▶ [PROBLEM TO SOLVE]: Leaving out every picture, please repeat exactly the line that contains "(0.80 s to 1.60 s)" and each line after it through the final line below.

▼

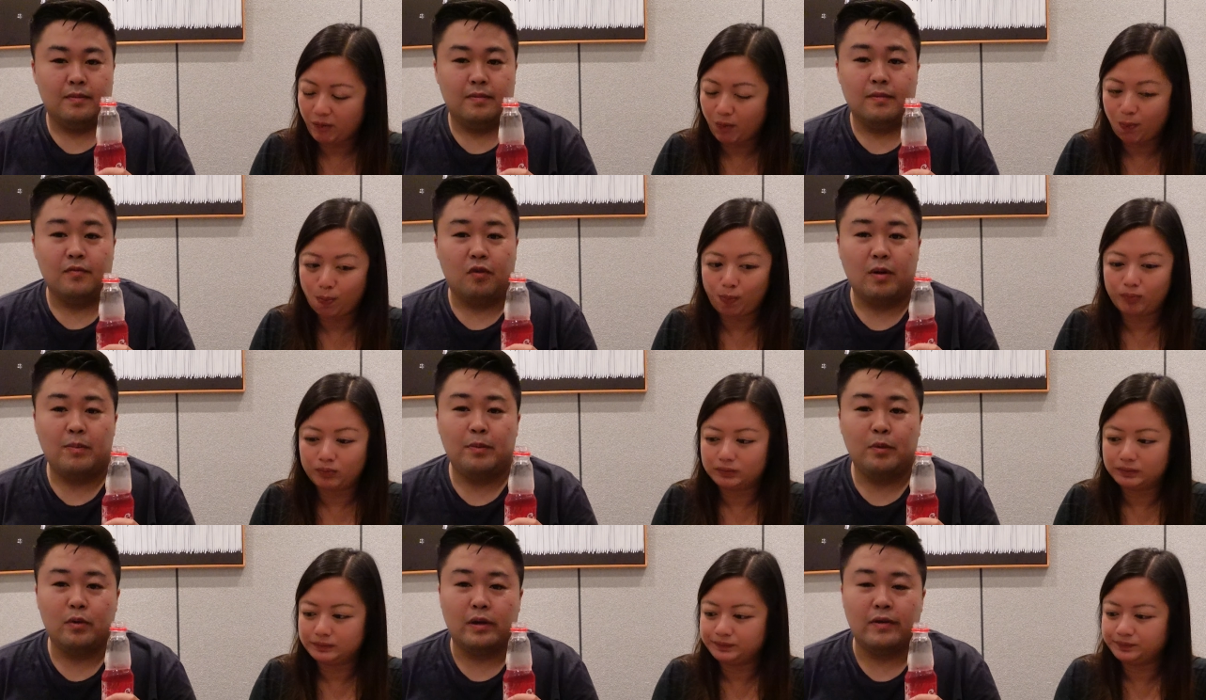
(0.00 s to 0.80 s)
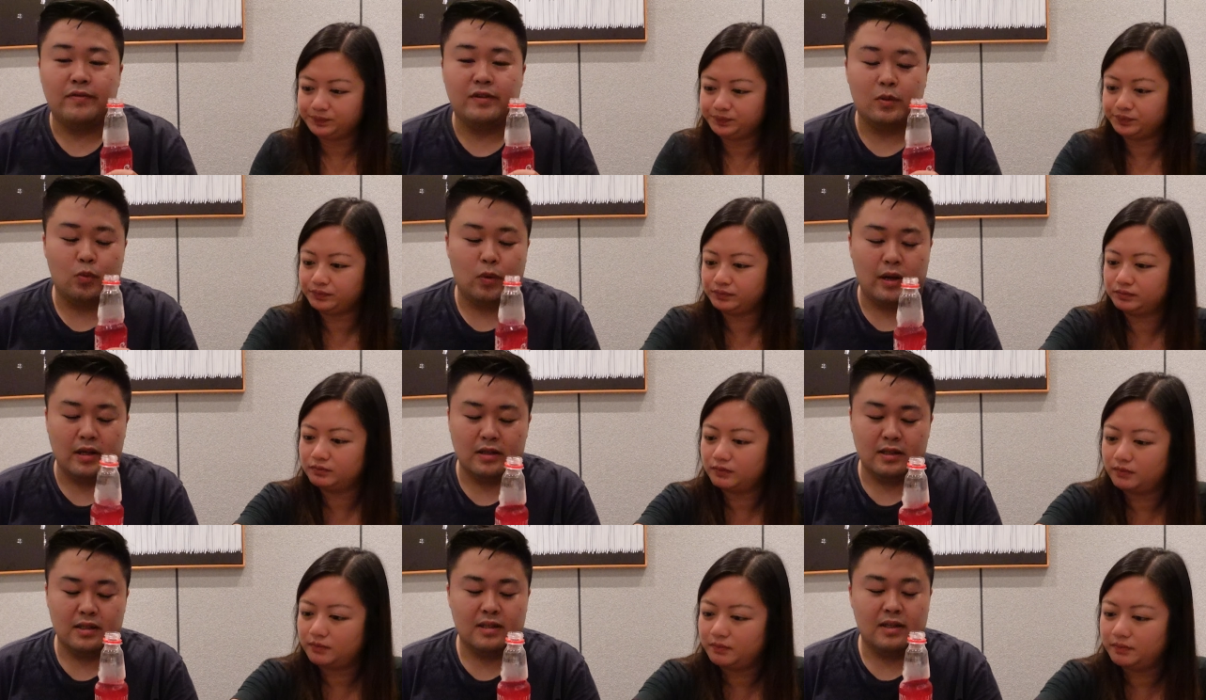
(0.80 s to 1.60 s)
Speaker 1: Red Bull gives you
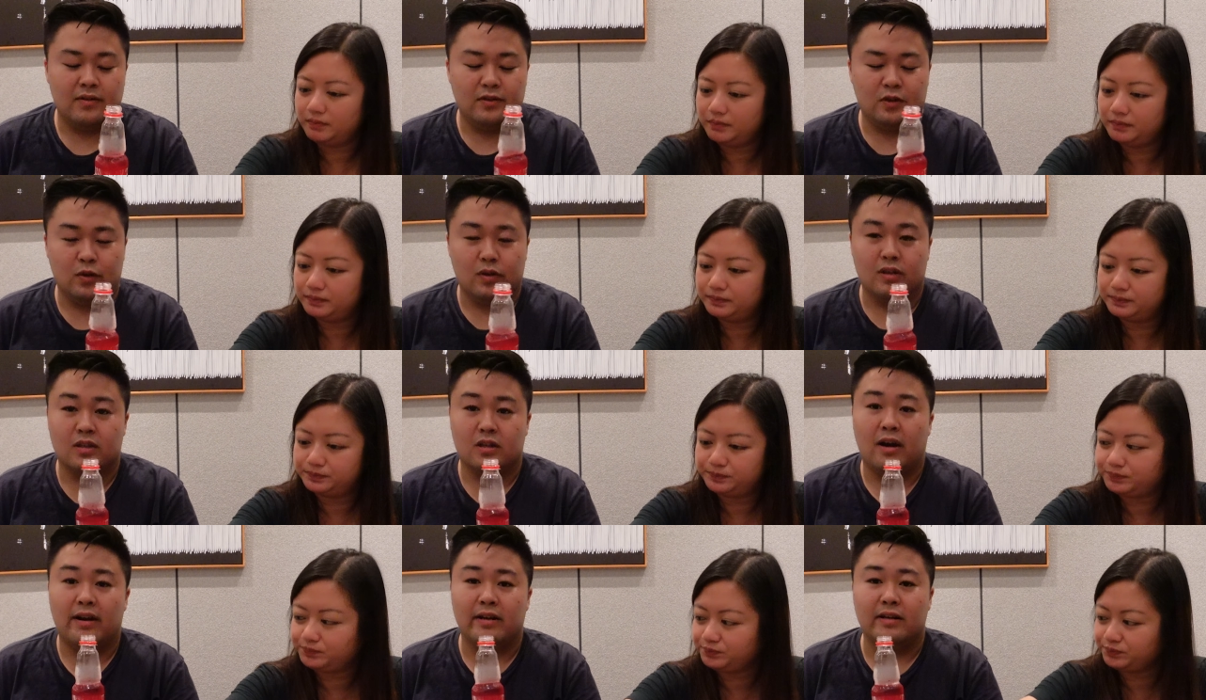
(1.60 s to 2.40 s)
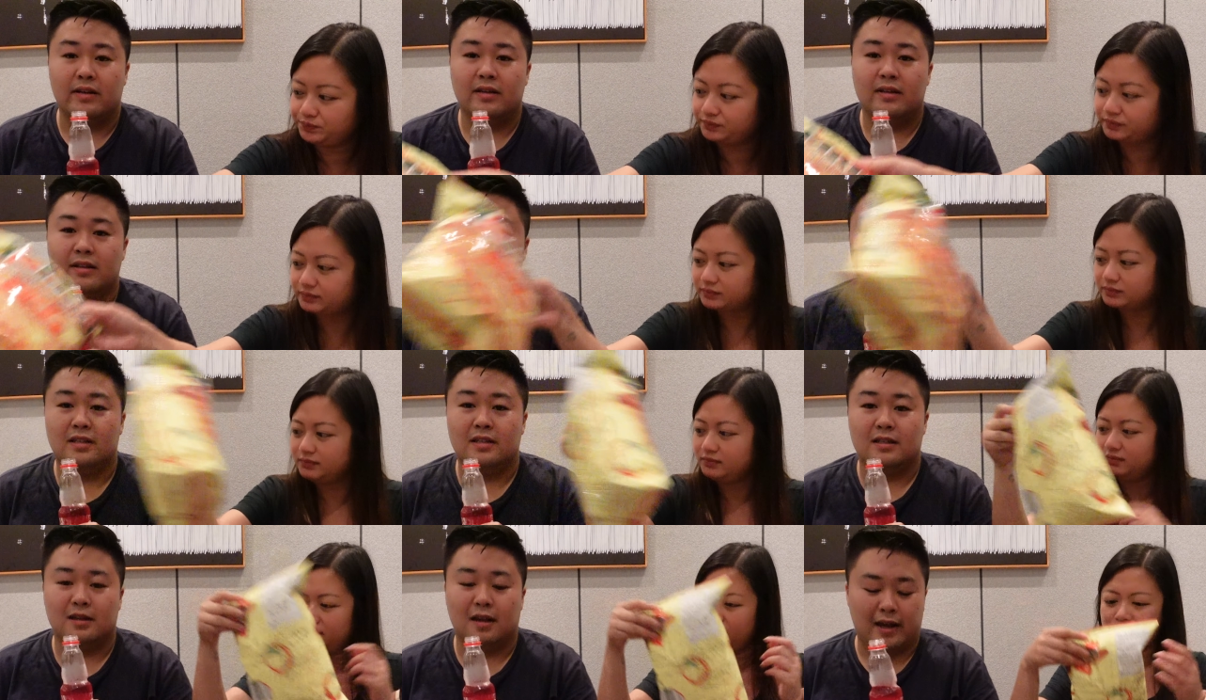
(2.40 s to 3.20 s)
wings. This gives you anxiety. This
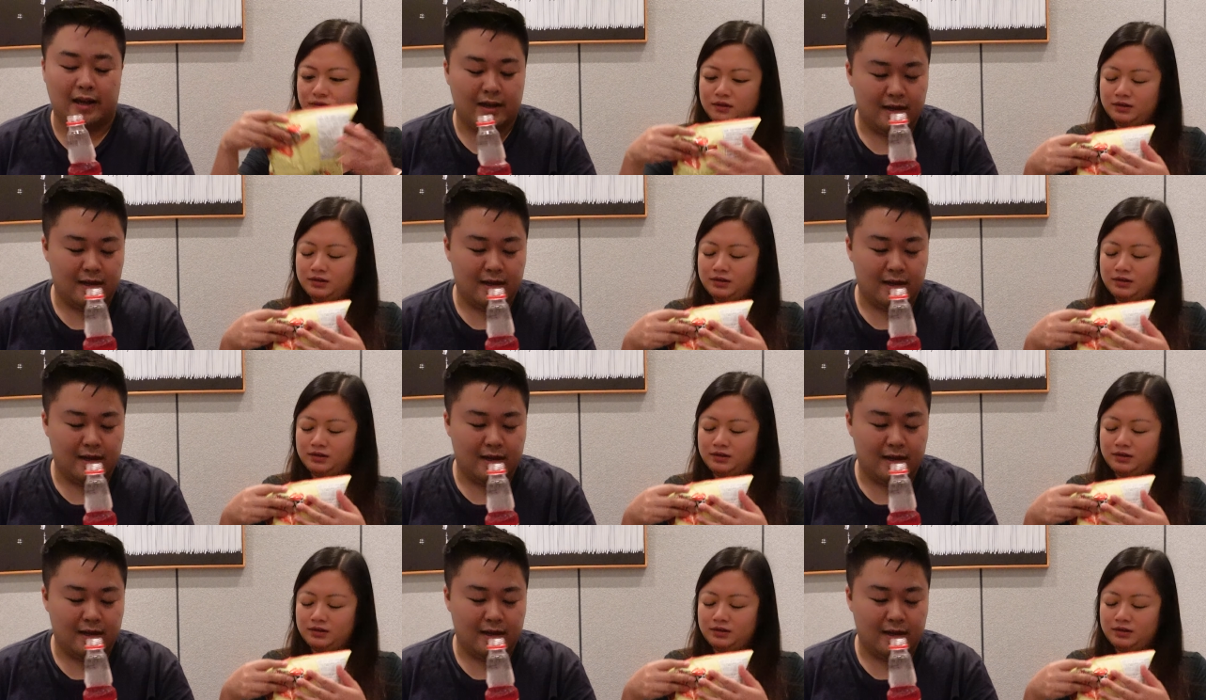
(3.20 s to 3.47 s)
is like,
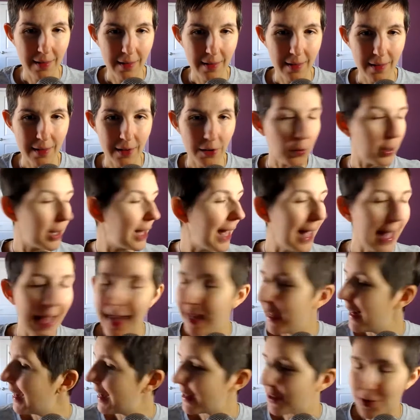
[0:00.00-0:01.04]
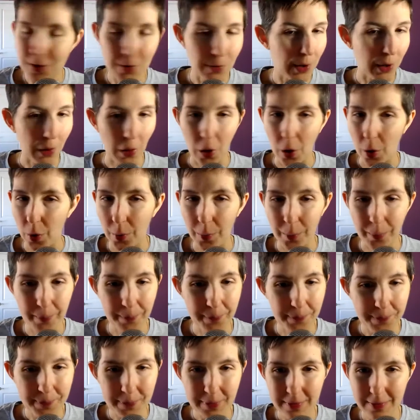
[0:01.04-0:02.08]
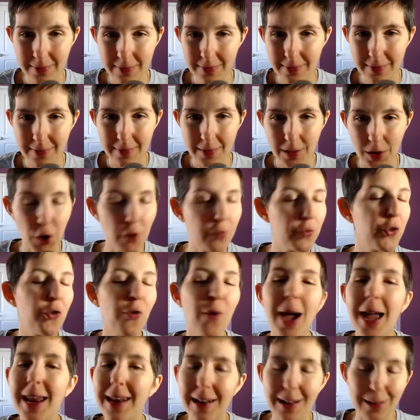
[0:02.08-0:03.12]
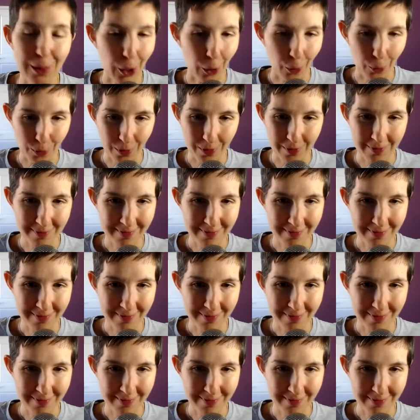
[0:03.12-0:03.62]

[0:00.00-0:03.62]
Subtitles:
You cannot do it alone. You've tried it alone.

▲

▶ [SOLUTION]:
(0.80 s to 1.60 s)
Speaker 1: Red Bull gives you
(1.60 s to 2.40 s)
(2.40 s to 3.20 s)
wings. This gives you anxiety. This
(3.20 s to 3.47 s)
is like,
[0:00.00-0:01.04]
[0:01.04-0:02.08]
[0:02.08-0:03.12]
[0:03.12-0:03.62]

[0:00.00-0:03.62]
Subtitles:
You cannot do it alone. You've tried it alone.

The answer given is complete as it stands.